Sunday, May 17, 2009

Concerning defiance

Barth once described joy as a "defiant 'Nevertheless!'" As a self professed contrary (as Berry might put it, a mad farmer) i find both of those words very appealing. Defiance is something i understand on a visceral level. And as i prone to find stubbornly find exceptions the second word does nicely as well. As Rich Mullins once sang, "I'd rather fight you for something I don't really want than take what you give that I need." Certainly not the easiest line to take through life, certainly not the most Christian, certainly in desperate need of some breaking.

And yet (see, here i go again), there is something immensely freeing in defiance. In open, clear, honest to God standing against the wind. As one of my theology professors at Wheaton once said, we all come out of the womb giving God the finger. In context i took this to mean we all start life rebellious to some degree. For some growing up in faith means gradually losing rebelliousness.
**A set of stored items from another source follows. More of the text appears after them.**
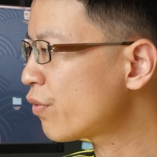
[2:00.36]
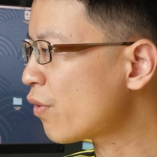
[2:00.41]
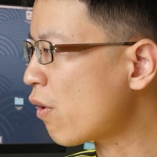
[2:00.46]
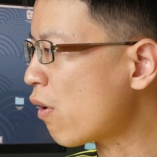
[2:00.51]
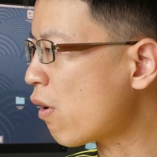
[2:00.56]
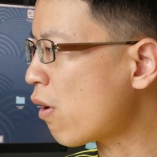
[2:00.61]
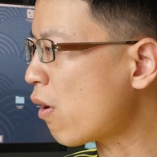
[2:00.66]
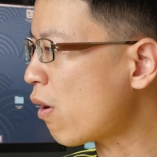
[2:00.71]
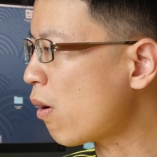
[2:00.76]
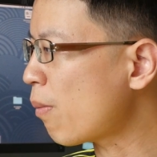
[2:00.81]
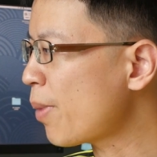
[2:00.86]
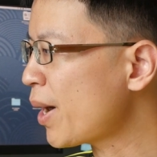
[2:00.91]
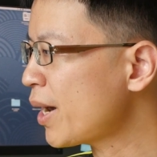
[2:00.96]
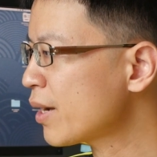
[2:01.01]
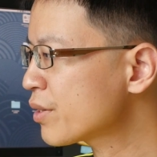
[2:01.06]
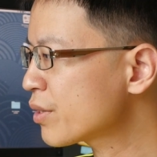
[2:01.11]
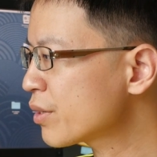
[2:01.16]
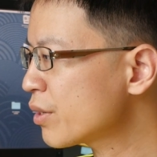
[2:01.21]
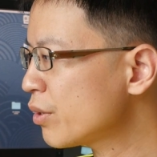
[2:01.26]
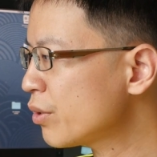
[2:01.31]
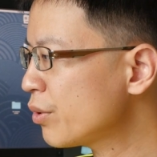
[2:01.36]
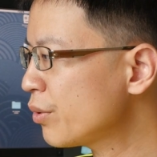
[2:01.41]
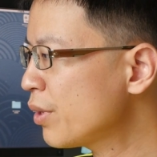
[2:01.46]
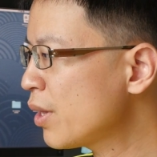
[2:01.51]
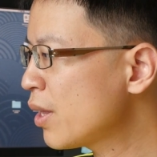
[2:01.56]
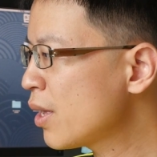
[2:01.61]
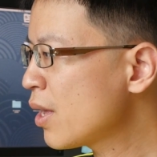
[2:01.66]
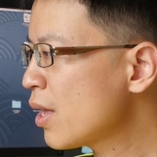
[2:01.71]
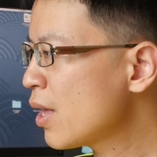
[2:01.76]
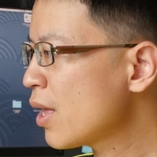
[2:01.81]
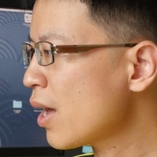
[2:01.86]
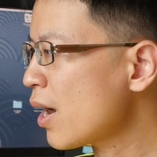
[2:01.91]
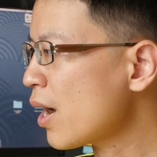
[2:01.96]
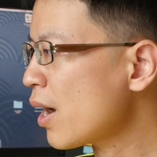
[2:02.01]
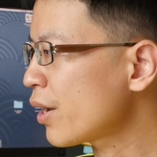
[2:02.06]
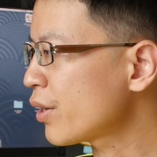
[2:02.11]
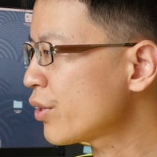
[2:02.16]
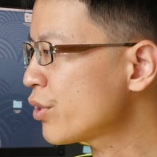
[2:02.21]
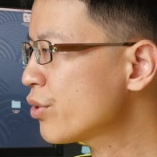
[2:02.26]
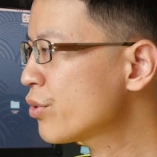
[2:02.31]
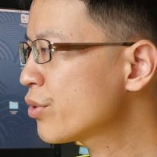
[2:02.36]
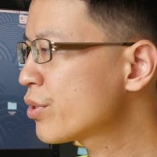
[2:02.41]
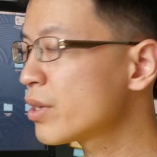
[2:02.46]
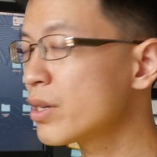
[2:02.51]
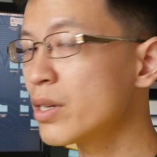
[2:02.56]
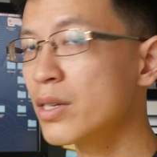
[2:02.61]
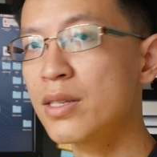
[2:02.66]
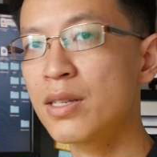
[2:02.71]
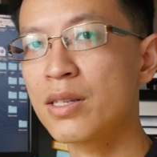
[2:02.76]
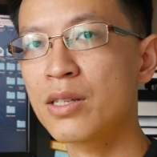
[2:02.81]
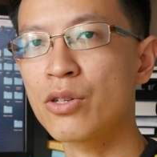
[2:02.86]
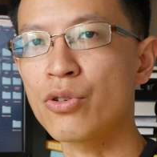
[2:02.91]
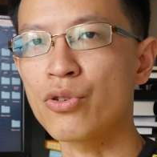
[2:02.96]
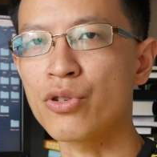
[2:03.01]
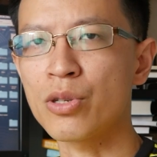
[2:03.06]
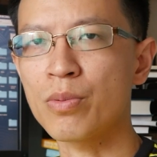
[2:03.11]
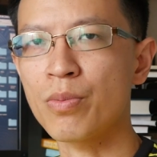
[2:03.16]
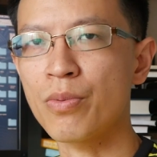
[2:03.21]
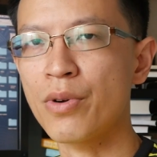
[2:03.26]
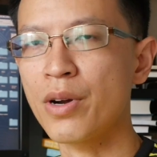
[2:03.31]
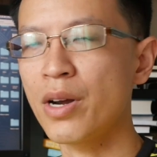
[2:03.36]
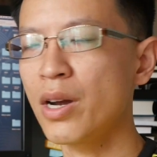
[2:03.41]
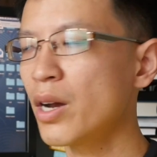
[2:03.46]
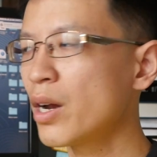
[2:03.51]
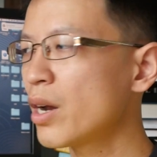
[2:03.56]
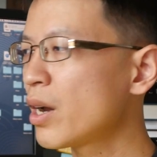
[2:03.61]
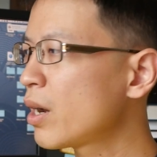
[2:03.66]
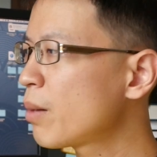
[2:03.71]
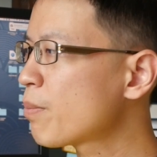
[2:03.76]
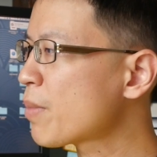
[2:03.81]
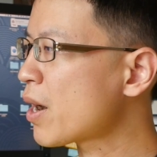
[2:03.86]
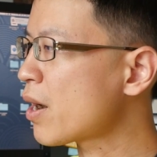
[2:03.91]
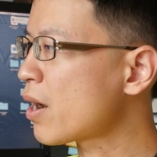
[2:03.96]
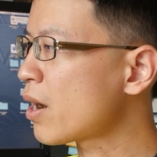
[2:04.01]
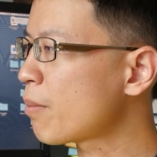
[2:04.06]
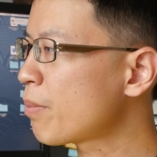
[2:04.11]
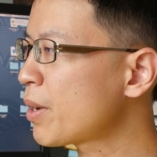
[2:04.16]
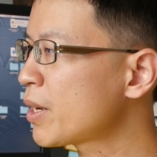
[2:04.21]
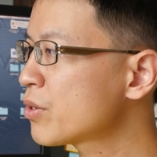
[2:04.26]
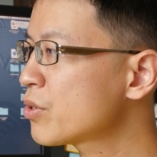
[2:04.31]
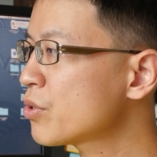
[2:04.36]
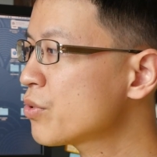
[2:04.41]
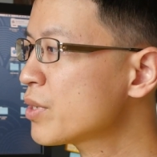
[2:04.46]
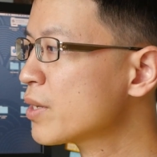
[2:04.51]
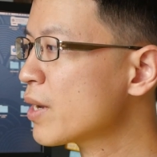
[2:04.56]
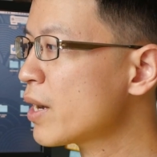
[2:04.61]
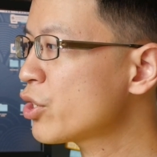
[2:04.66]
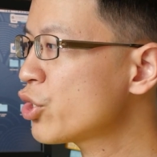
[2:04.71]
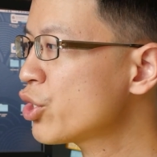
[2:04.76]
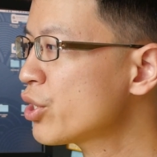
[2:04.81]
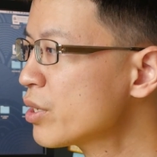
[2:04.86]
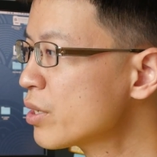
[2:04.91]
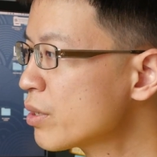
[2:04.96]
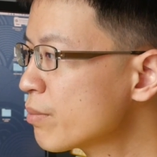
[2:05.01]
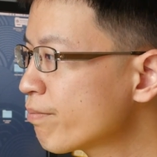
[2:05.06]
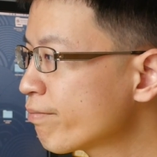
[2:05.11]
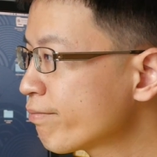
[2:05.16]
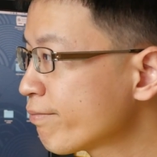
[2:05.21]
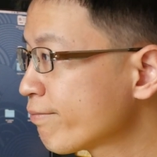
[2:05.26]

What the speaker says: for pastel. I use this to spray my pencil sketches.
Virtue and maturity are instilled and rebellion leaves with spiritual adolescence. For some of us the best we can hope for seems to be turning our rebellion to the right corners.

I am pretty sure i will die giving my finger to something. I hope i die giving it death, confident, as Donne was, that death is defeated and shall very shortly be done away with completely. Perhaps i will outgrow it, but it seems that life is very difficult for me when i do not have something to stand against. Or rather, let me say it is difficult for me to imagine living a life in this universe in such a way that i would not be painfully aware of something that i must stand against. Again, i confess i am a contrary.

What i have been toying with in these latter years is the idea that this standing against posture is perhaps useful to the Church. But then when i look at what the life of defiance as spiritual service looks like i find myself quite frightened and tempted towards social activism or farming or running away to a cabin in the Yukon where i would make things out of wood and trap for a living. What i mean to say is, i've been a bully of bullies since i first found out i could take a punch, you show me a bully and i am likely to pick a fight. This worked out fine in high school, i got in a few fist fights and scuffed up my knuckles a bit. But what happens when you enter the world of the church and politics.

These days it seems like everywhere i look i don't see anything but bullies. And at the end of the day i look in the mirror and realize the one bully i need to stand up against the most is staring back at me when i brush my teeth. I've never beat myself yet and not sure i know how. I am accustomed to taking care of things, especially in a fight, but what happens when i'm the one who needs to be taken care of? These days it seems like there isn't a greater enemy than me. Christ have mercy, defy and defeat me.